Yeah you can! But ummm ...yeah.....not a good idea. That's sh*t food for humans let alone fish.


----------



## cobrafox46 (Jun 2, 2008)

Pretty much everyone on here is going to tell you it is bad for the fish, which it is. Hotdogs are not good for us let alone a fish. I would recommend just giving them some shrimp, catfish fillets, or try pellets. I give mine a couple feeders a month for a treat. I would never feed mine hot dogs but to everyone their own. Hope this helps!!


----------



## CROSSHAIR223 (Jan 17, 2005)

Pony up the bucks and buy some shrimp. They love it and it's damn good for them.


----------



## j-rhay (May 19, 2008)

right now i feed my piranhas shrimp,krill,prawns,and some feeder pinky's(frozen) ,cichlid pellets ,bloodworms and so on.is this a good variety of food?? and what foods can enhance there color? there are 2 inchers i got 6 piranhas.How can i stop them from fighting they fight some times but i dont want to take any chances so how can i stop them from fighting and why do you think there fighting??? heres a pic


----------



## razorback182 (Apr 27, 2008)

i think some hot dogs contain nitrites...i don't know how it affects fish compared to nitrates though, but it definitely will have detrimental effects on their circulation.


----------



## SERRAPYGO (Feb 4, 2003)

MOVED to feeding and nutrition


----------



## john1634 (Mar 22, 2005)

their aggression is natural but depending on the size of their tank water temp and how often you feed them and adequite places for them to chill out at it wouldnt be a surprise if you lose at least one due to being so called to active. lowering the water temp could help a little and try feeding a little more frequently and maybe a powerhead in the tank.
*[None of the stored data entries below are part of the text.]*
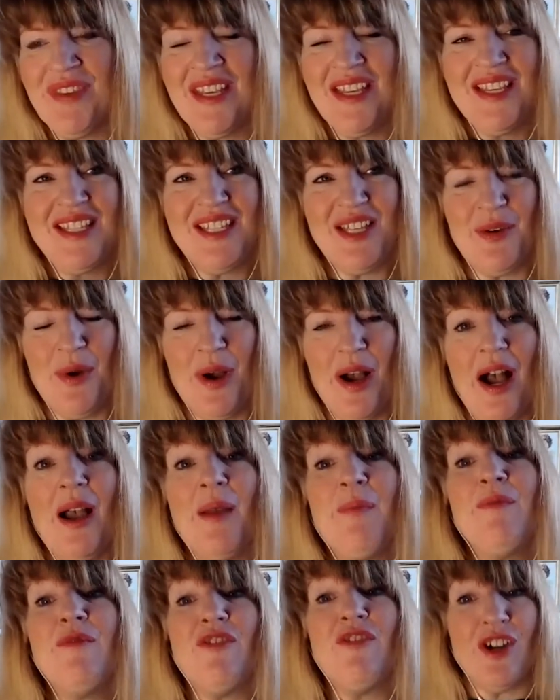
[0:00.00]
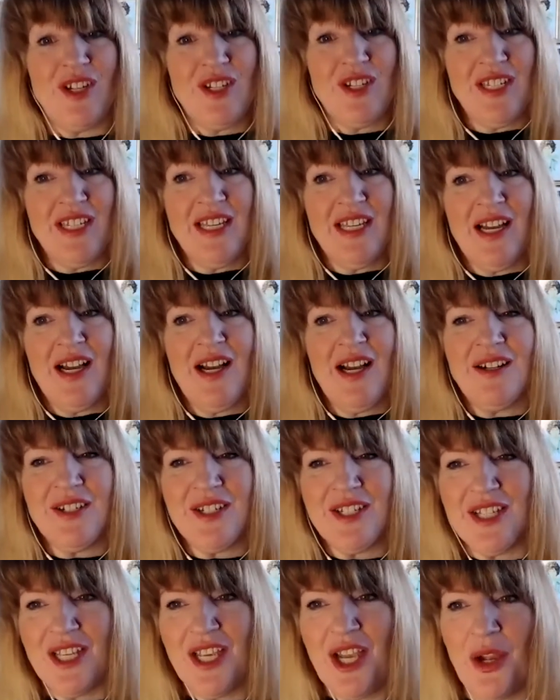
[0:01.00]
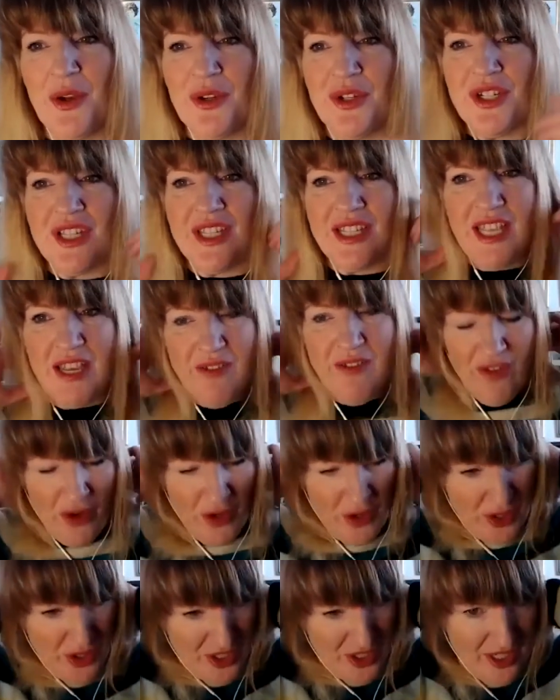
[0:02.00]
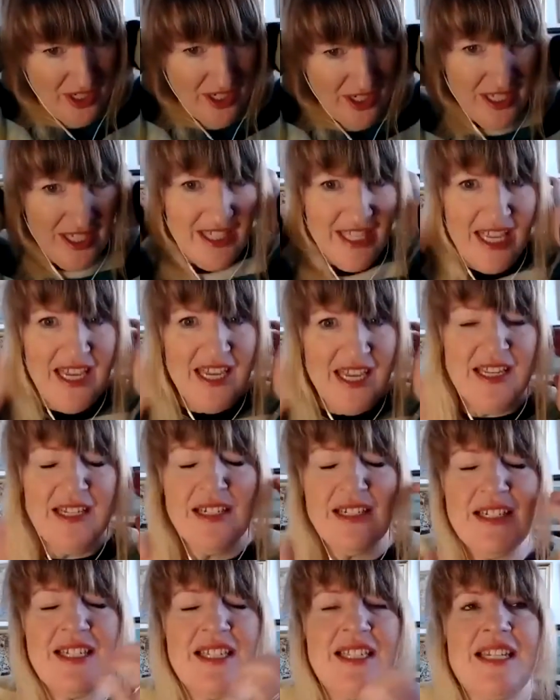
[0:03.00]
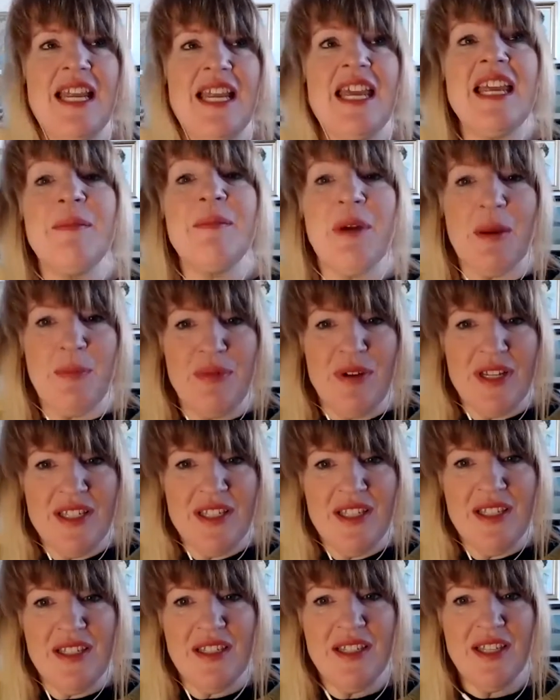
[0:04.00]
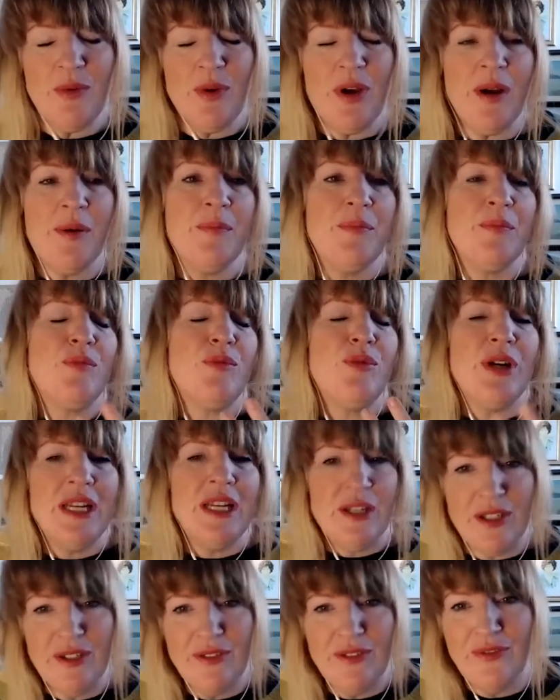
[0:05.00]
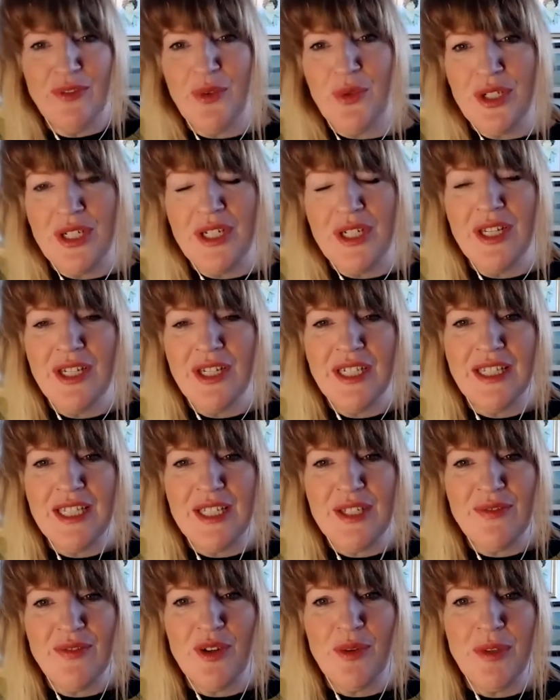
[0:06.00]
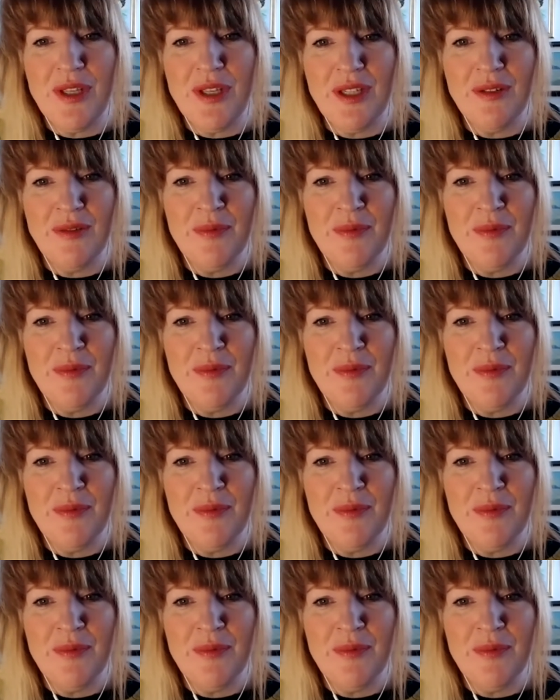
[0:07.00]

So I'm finding it hard as a coach to stay focused and to stay in my presence. So I'm really looking forward to learning this from you.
Shrimp with the shell on is probably the best available food for making colors more accented. the ones i have are smaller than a quarter but i have been feding them tetramin, shrimp, and tilapia. today i noticed that one of them looks lik it has doubled the size of the other one i fed mines maybe 3 or times a day and have 2 molly's and a striped minnow looking fish with them so they dont focus too much on each other. but they are biting live plants in half


----------



## Trigga (Jul 1, 2006)

dont feed them pinkys...not good unless its a once in a blue moon type thing.


----------



## jayjulesjohn (Jun 5, 2008)

CROSSHAIR223 said:


> CAN you feed piranhas hot dogs i seen it on youtube but dont know if i should


Yeah you can! But ummm ...yeah.....not a good idea. That's sh*t food for humans let alone fish.
[/quote]
i agree... but hell if you dont take this guys advice,hell give 'em ham and turkey too...remember its ur fish..Jk ...dont do it stick to what these experts say....


----------